**Work instructions:**
Output every line below without omitting or altering anything.

Records below:

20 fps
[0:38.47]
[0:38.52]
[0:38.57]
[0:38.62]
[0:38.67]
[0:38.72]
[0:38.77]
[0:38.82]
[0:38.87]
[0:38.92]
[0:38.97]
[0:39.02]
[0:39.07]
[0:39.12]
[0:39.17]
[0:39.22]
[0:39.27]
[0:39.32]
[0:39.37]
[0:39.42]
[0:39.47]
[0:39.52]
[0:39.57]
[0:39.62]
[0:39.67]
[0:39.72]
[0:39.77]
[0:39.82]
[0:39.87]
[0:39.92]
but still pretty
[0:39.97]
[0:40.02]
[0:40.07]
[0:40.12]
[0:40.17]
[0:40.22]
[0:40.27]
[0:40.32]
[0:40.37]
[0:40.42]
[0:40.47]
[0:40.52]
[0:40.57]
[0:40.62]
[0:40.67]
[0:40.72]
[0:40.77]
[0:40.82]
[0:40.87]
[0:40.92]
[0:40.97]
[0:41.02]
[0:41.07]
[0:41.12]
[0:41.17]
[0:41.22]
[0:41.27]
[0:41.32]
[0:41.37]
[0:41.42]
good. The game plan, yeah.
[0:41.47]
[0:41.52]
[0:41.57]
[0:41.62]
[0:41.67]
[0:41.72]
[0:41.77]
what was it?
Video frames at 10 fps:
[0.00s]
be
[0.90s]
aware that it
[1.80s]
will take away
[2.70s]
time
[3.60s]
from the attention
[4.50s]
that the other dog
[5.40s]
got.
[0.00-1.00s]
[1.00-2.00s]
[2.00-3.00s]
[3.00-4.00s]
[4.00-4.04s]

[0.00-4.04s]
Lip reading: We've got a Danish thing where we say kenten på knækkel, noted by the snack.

End of Records.

**Answer:**
20 fps
[0:38.47]
[0:38.52]
[0:38.57]
[0:38.62]
[0:38.67]
[0:38.72]
[0:38.77]
[0:38.82]
[0:38.87]
[0:38.92]
[0:38.97]
[0:39.02]
[0:39.07]
[0:39.12]
[0:39.17]
[0:39.22]
[0:39.27]
[0:39.32]
[0:39.37]
[0:39.42]
[0:39.47]
[0:39.52]
[0:39.57]
[0:39.62]
[0:39.67]
[0:39.72]
[0:39.77]
[0:39.82]
[0:39.87]
[0:39.92]
but still pretty
[0:39.97]
[0:40.02]
[0:40.07]
[0:40.12]
[0:40.17]
[0:40.22]
[0:40.27]
[0:40.32]
[0:40.37]
[0:40.42]
[0:40.47]
[0:40.52]
[0:40.57]
[0:40.62]
[0:40.67]
[0:40.72]
[0:40.77]
[0:40.82]
[0:40.87]
[0:40.92]
[0:40.97]
[0:41.02]
[0:41.07]
[0:41.12]
[0:41.17]
[0:41.22]
[0:41.27]
[0:41.32]
[0:41.37]
[0:41.42]
good. The game plan, yeah.
[0:41.47]
[0:41.52]
[0:41.57]
[0:41.62]
[0:41.67]
[0:41.72]
[0:41.77]
what was it?
Video frames at 10 fps:
[0.00s]
be
[0.90s]
aware that it
[1.80s]
will take away
[2.70s]
time
[3.60s]
from the attention
[4.50s]
that the other dog
[5.40s]
got.
[0.00-1.00s]
[1.00-2.00s]
[2.00-3.00s]
[3.00-4.00s]
[4.00-4.04s]

[0.00-4.04s]
Lip reading: We've got a Danish thing where we say kenten på knækkel, noted by the snack.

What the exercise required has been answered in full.